● **ACTIVITY**
For each entry, output its words exactly and leave any picture behind.

[Stored data]
Segment Open

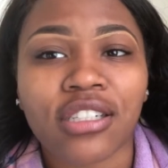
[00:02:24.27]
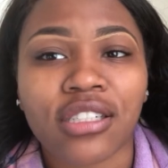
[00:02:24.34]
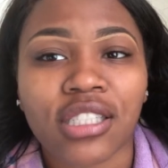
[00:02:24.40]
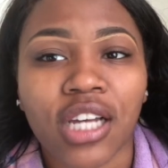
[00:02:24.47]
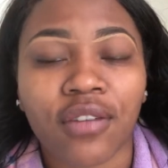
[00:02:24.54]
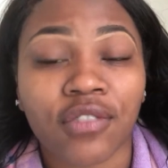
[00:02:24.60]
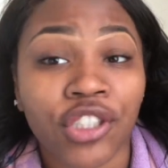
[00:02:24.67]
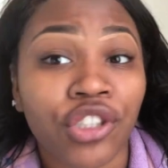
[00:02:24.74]

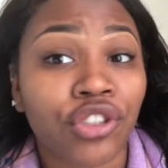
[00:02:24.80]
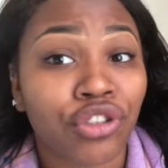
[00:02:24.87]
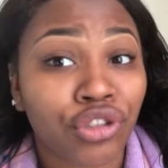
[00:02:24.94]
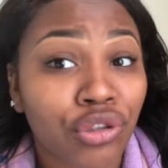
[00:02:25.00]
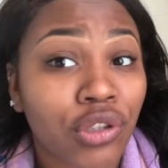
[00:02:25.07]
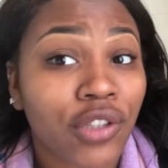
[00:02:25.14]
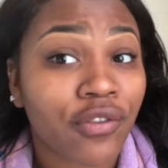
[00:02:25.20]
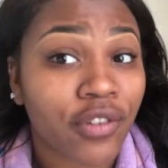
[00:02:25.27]
yourself, did you
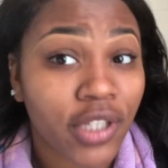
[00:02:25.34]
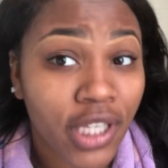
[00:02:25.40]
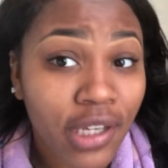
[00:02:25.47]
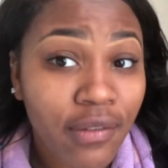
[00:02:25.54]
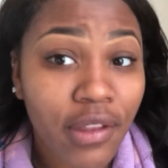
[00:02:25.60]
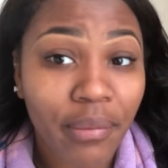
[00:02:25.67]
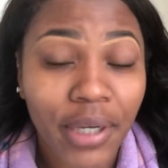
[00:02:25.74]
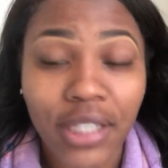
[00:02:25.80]
truly
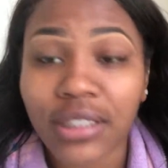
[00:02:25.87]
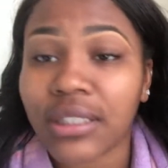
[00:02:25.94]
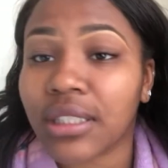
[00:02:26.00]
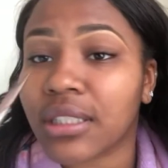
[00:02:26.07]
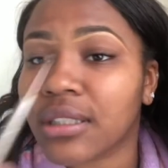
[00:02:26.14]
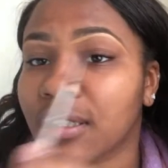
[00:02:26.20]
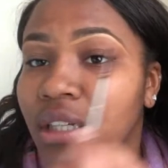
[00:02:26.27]
forgive the person?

Segment Closed

● **TASK RESPONSE**
[00:02:24.27]
[00:02:24.34]
[00:02:24.40]
[00:02:24.47]
[00:02:24.54]
[00:02:24.60]
[00:02:24.67]
[00:02:24.74]

[00:02:24.80]
[00:02:24.87]
[00:02:24.94]
[00:02:25.00]
[00:02:25.07]
[00:02:25.14]
[00:02:25.20]
[00:02:25.27]
yourself, did you
[00:02:25.34]
[00:02:25.40]
[00:02:25.47]
[00:02:25.54]
[00:02:25.60]
[00:02:25.67]
[00:02:25.74]
[00:02:25.80]
truly
[00:02:25.87]
[00:02:25.94]
[00:02:26.00]
[00:02:26.07]
[00:02:26.14]
[00:02:26.20]
[00:02:26.27]
forgive the person?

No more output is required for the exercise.